Color and bleeds are items to consider in your design. Word will convert the art colors to RGB. While bleeds can be set up, most personal printers don’t print them. The software versions used in this “How To” are Adobe Illustrator CC (this can probably be done in a legacy version) and Microsoft Word 15.32 for Mac.
- Determine what your printer can actually print in terms of margins: measure printer output margin limitations for left, right, top, bottom of printer (example, my printer cuts off at 20/32” at the bottom).
- Determine your Word text block and associated margins for top, bottom, left and right(i.e., left 1”, right 1”, bottom 1”, top 2.5”). The dimensions of the Word text block will affect your letterhead design; setting up guides in AI can serve as a reminder of the text block area.
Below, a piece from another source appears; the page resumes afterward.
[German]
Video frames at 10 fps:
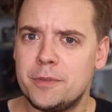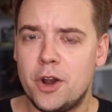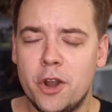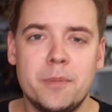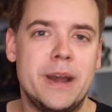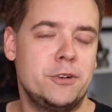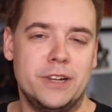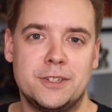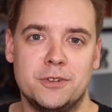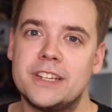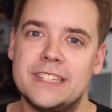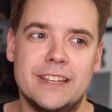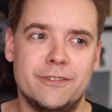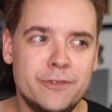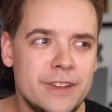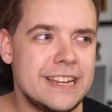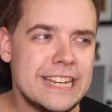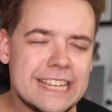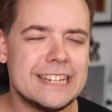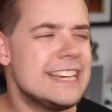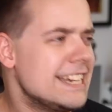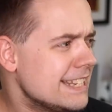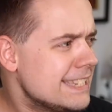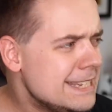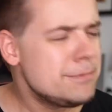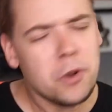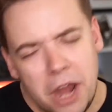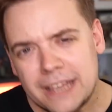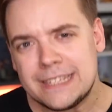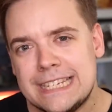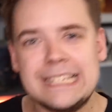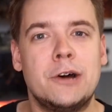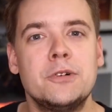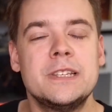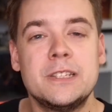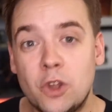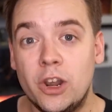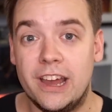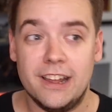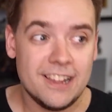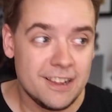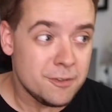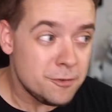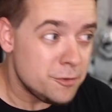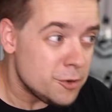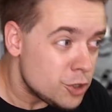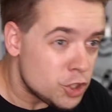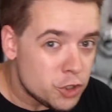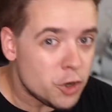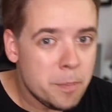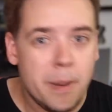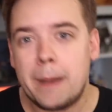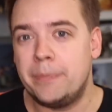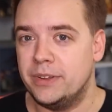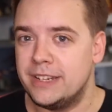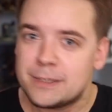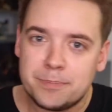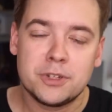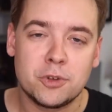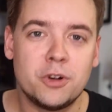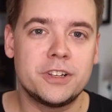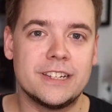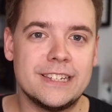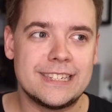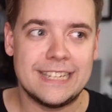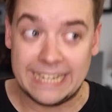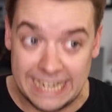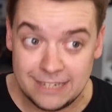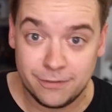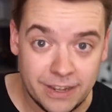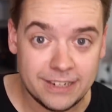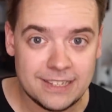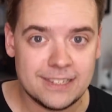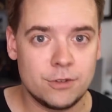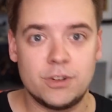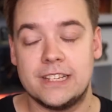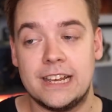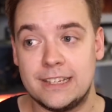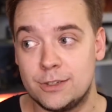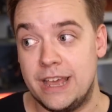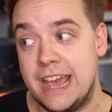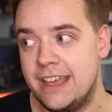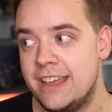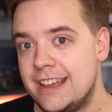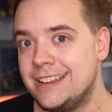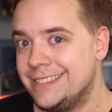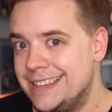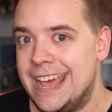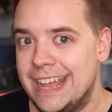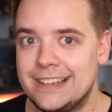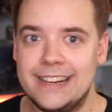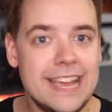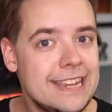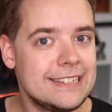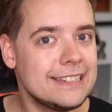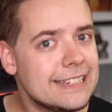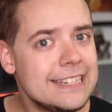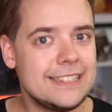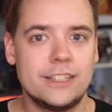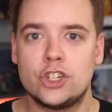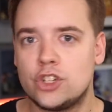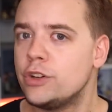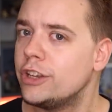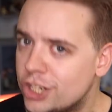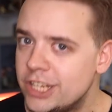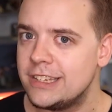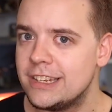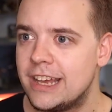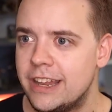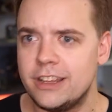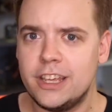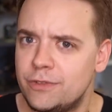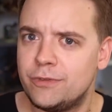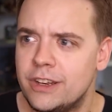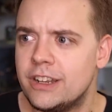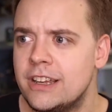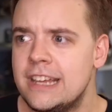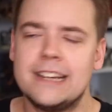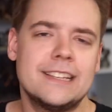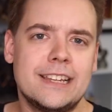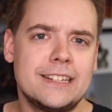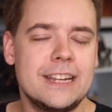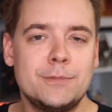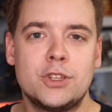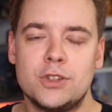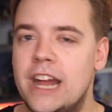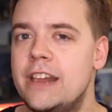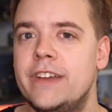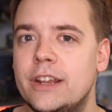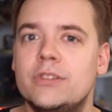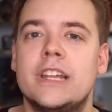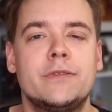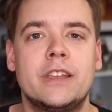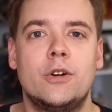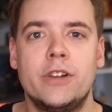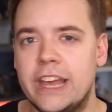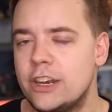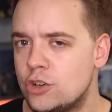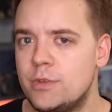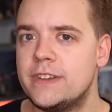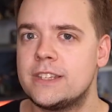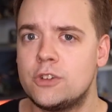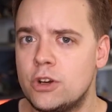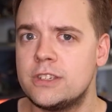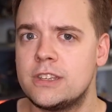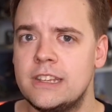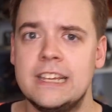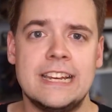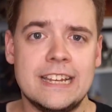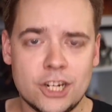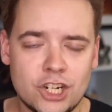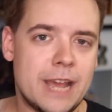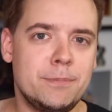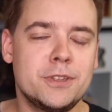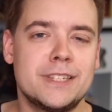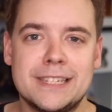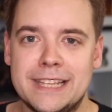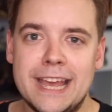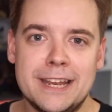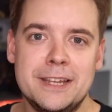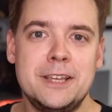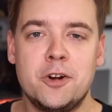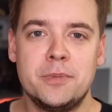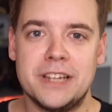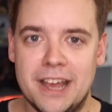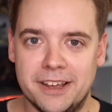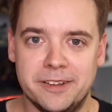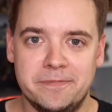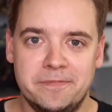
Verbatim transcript: würde mal eure Meinung dazu interessieren. Findet ihr, dass 87.000 Dollar für ein Stück Pappe, das bedruckt ist, gerechtfertigt sind? Oder sagt ihr so, ey, da hängt halt echt ein riesiges Stück Geschichte dran. Ich finde, das hat einen emotionalen Wert und darf dann auch gerne schon mal was kosten. Schreibt uns das gerne in die Kommentare.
- New document, set up 8.5 x 11 artboard.
- Add in guides for your printer cutoff margins left, right, top, bottom.
- Add guides to mimic your Word text block (document layout margins: left, right, top & bottom).
- Design your letterhead.
- ART BOXES: set up “invisible” art boxes for the header and footer. Reason: because when you later export the artwork as a WMF file, then import it into Word, Word automatically determines the artwork’s image area based on the dimensions of the art objects. In other words, Word will ignore any margins/white space that does not include artwork.
- ART BOX – HEADER: create a white (no fill also works) box and place behind the header. Size the box: Top = to the top of paper edge; Bottom = to just below the header; LEFT & RIGHT box edges should extend to the LEFT and RIGHT document layout margins. The LEFT/RIGHT header placement in Word will be affected by the LEFT/RIGHT document margin settings (unless you override in Word see note*).
- ART BOX – FOOTER: same idea as #6.
- Convert the fonts to outlines (select all>type>create outlines>expand)
- Save the document as two separate copies (1 is header, 1 is footer).
- Open header, remove footer artwork. Save. File>Export as>WMF
- Open footer, remove header artwork. Save. File>Export as>WMF
- New Document
- View>Header and footer
- Click inside header area
- Insert>pictures>picture from file (find your wmf header)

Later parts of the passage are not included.